透明なトンネルで出会う

 ある人が書いた一連の文章を読んだ感想を書こう。

 まず、私は思う。なんというか、数が少ない、と。一つ前のアカウントがあったらしい。そう思うとアカウントというのは一つの区切りであり一つの区切りでしかない。私はかつてこの「区切り」が毎日、毎時間、毎分、毎秒は誇張だがとにかく、「すべては別のものである」みたいなことを思っていた。「すべて」は二重の意味があって全体と全体を構成する要素を意味している。次元を設定したところでその次元をそのように存在させるのはどのようにしてかがわからない。
 さて、昔の私はなぜか「愛」とやらに悩んでいたらしい。しかも私からすれば、いまの私からすればかなり抽象的に。いまも別に抽象的ではあるのだが。
 なんというか、「言語化」ということがよくわからなくなってきた。というか、「言語化からこぼれるもの」という話をするためにはもっと構造を見つける才能が必要なのではないかと思った。なんというか、ただ単に対比や類比を見つけてそれからあぶれるものを「言語化できないもの」例えば「現実」ということにして、その「現実」を「言語化からこぼれるもの」のように「言語」を網のように考えることはなんというか、もっとちゃんとしたほうがちゃんと絶望できる気がして、なんというか、絶望するためにも才能が必要なのだな、と思った。
 私は私がよくわからない。が、それがわかる人がいるらしいということもわかった。私も病名が欲しかったり、鋭くあったりしたい。が、私はそこまで病的でも鋭利でもない。私は私がどのような感じなのかわからない。私は私の文章を読んで、私の名前が署名されているそれを読んでその中にある種の反復を発見する。そしてやっと、なんと言えばよいか、安心するのである。「ああ、私も生きていたのだ。」という感じで。
 なんというか、私は君の方が鋭利だと思うし人間だと思う。なんというか、これがマウンティングだと思われたら残念なのだが本当にそう思うのである。
 もちろん、私はこの「嘘/本当」が確証できるということがよくわからないからすぐさま言われる。「本当にそう思う。」と「思うふりをする。」はどう違うのか、と。私はそれが本当にわからない。だから私は……

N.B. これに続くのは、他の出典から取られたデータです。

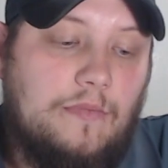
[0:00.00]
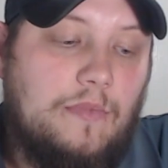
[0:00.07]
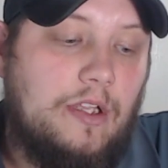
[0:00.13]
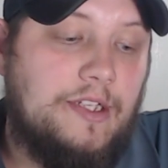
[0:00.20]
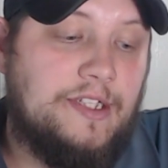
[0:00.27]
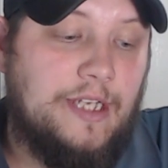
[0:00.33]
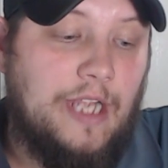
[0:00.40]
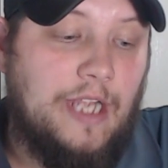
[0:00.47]

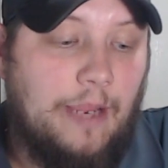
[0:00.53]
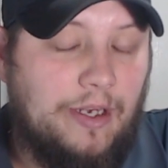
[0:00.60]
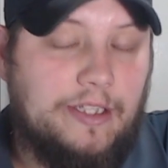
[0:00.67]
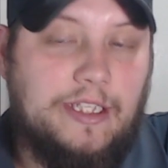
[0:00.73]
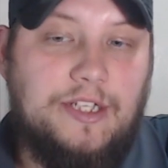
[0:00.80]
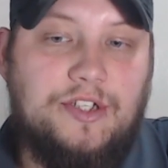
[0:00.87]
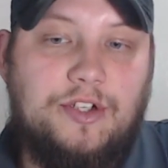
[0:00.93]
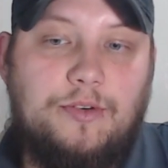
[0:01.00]
this guy
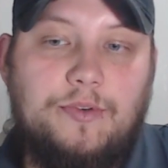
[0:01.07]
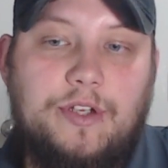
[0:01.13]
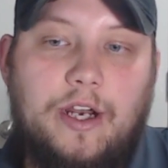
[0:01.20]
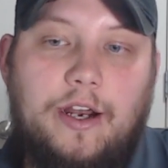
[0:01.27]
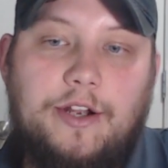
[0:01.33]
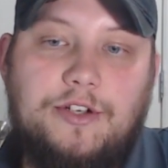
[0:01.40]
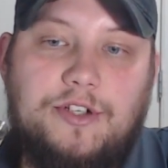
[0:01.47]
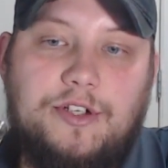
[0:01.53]
bought these two
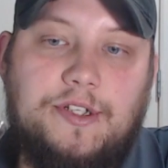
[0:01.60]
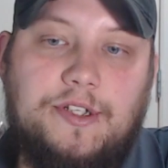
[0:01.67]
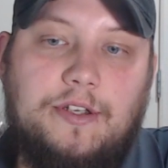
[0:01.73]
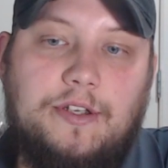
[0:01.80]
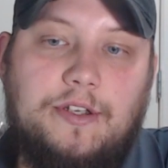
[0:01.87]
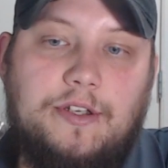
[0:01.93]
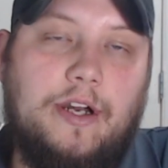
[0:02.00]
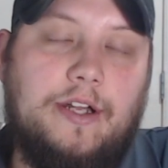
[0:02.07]
Dodge
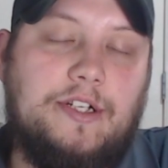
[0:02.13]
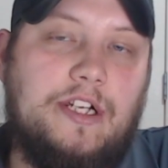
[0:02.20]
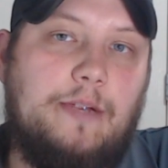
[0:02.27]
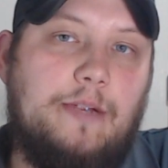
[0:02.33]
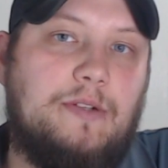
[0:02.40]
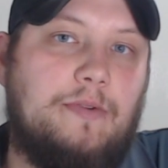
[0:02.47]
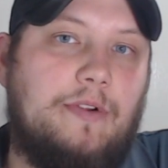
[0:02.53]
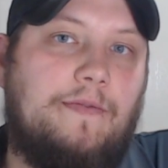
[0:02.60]

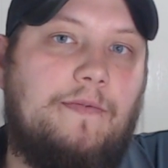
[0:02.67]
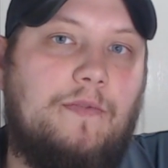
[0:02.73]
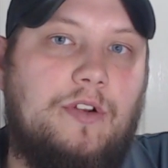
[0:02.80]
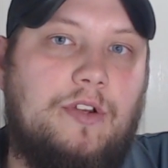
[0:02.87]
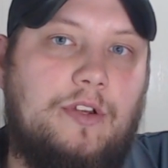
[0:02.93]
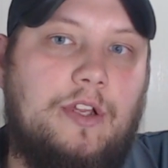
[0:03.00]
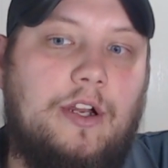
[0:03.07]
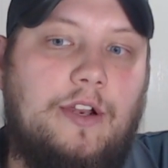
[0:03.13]
Hemis with a
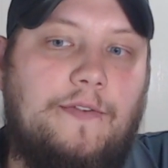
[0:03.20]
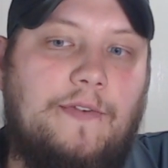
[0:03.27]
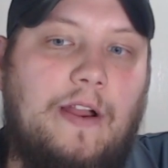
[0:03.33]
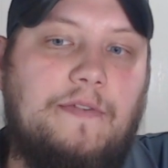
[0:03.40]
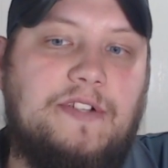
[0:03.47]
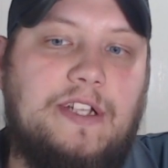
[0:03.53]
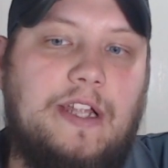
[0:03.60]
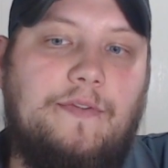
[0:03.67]
Dodge
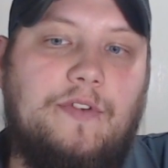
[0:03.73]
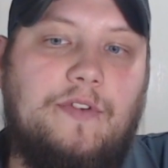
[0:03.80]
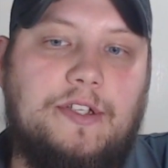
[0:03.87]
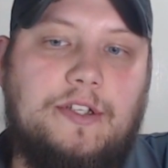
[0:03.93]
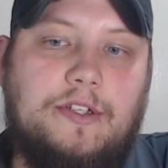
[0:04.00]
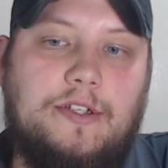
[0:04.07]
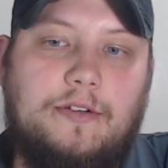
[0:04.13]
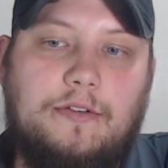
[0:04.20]

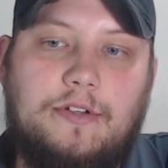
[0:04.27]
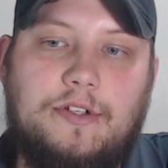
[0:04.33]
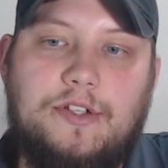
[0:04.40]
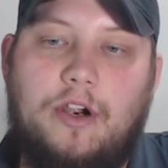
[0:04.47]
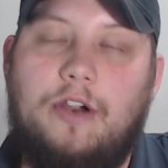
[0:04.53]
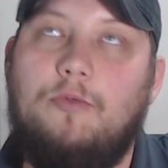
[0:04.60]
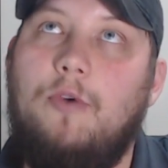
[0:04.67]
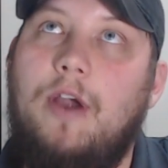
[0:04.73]
5.7s.
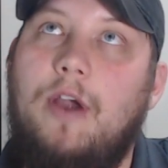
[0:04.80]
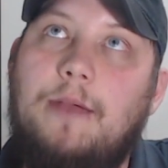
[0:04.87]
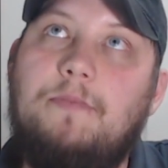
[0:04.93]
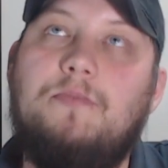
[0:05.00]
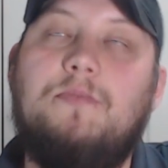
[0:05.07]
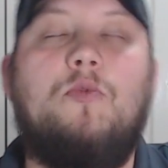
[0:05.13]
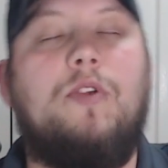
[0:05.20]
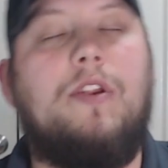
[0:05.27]
Sorry,
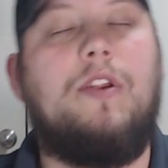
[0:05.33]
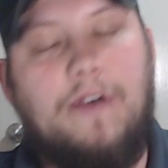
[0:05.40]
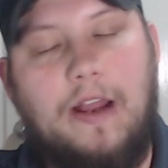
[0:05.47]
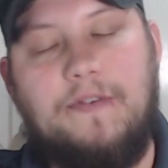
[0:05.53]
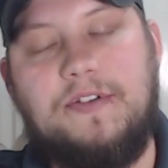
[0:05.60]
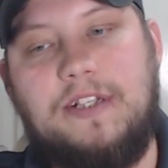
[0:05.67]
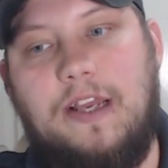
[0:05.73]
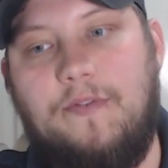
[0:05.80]
Ram with a
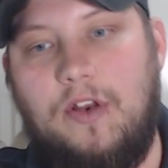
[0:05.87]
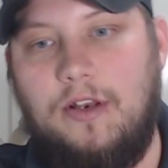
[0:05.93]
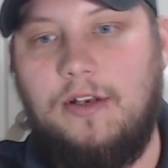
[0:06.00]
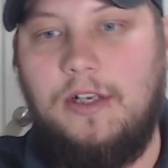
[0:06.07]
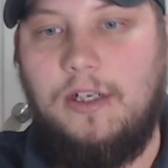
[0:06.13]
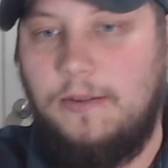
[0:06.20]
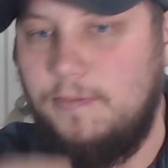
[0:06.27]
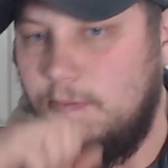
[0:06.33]
5.7.
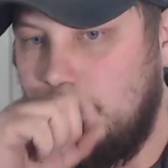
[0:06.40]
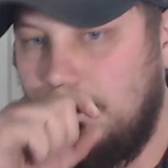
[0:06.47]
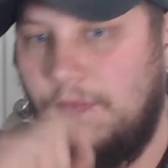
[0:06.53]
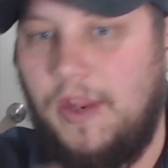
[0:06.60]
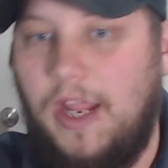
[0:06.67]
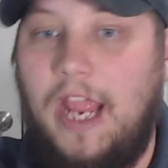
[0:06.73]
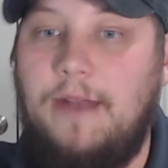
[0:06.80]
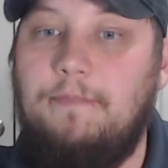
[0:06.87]

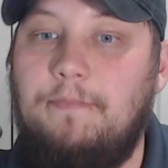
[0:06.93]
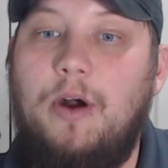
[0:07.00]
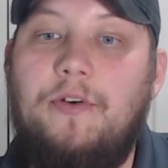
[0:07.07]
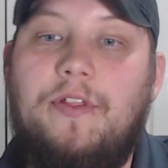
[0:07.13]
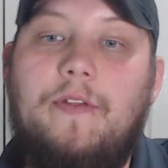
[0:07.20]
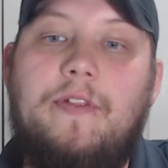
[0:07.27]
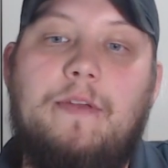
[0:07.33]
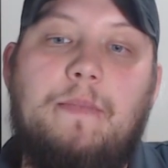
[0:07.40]
And
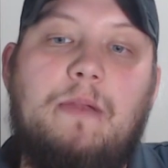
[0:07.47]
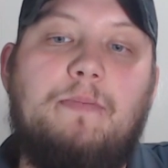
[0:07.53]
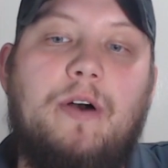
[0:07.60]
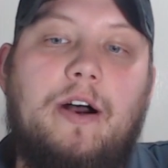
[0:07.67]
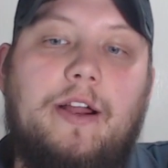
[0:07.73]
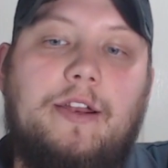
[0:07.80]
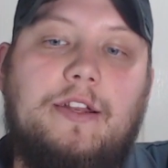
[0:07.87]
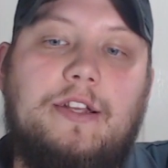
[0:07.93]
both of them he
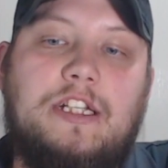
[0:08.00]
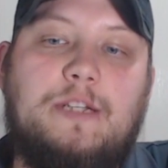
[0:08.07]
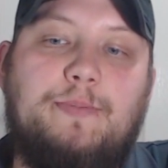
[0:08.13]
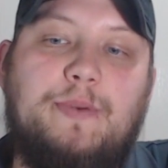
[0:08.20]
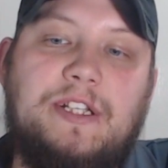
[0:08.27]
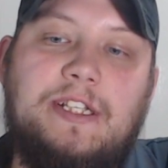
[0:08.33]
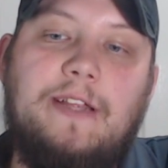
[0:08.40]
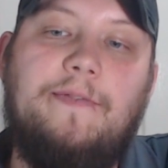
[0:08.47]
bought
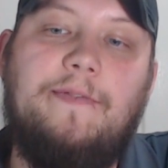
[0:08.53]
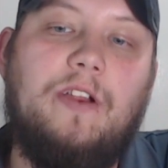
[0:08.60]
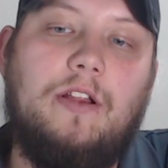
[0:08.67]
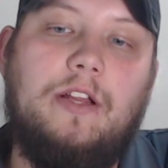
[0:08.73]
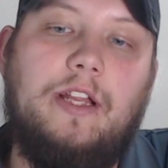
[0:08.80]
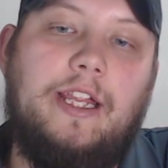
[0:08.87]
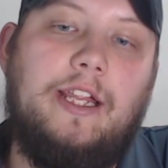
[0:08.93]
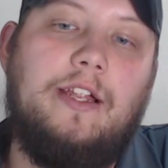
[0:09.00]

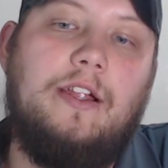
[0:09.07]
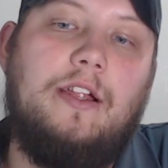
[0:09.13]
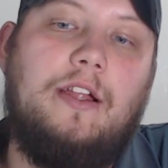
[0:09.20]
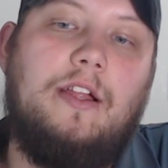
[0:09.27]
specifically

 私は人間になるのを怖がっている。不安なのだ。もともと人間であったことがわかってしまうこと、もはや人間ではなくなること、この二つのことのどちらか、おそらくどちらもが。怖がっている。私はそう思う。君は誤魔化しているつもりかもしれない。し、「誤魔化している」ことくらいわかってますよ、と強がっているかもしれないが。

 私は君を責めているわけではない。なんというか、何も思っていない。と言うには話しすぎた。それくらいである。ただ別にこれは誰に対してもそうである。君に対しても私自身に対しても。
 私はしょうもない人間である。私はおどけているわけではない。本当にそう思うのである。この場合は「嘘/本当」の嘘と本当は救いである気がする。人間というのは不思議だ。

私と君は透明なトンネルで出会う。別に言祝ぐ必要はない。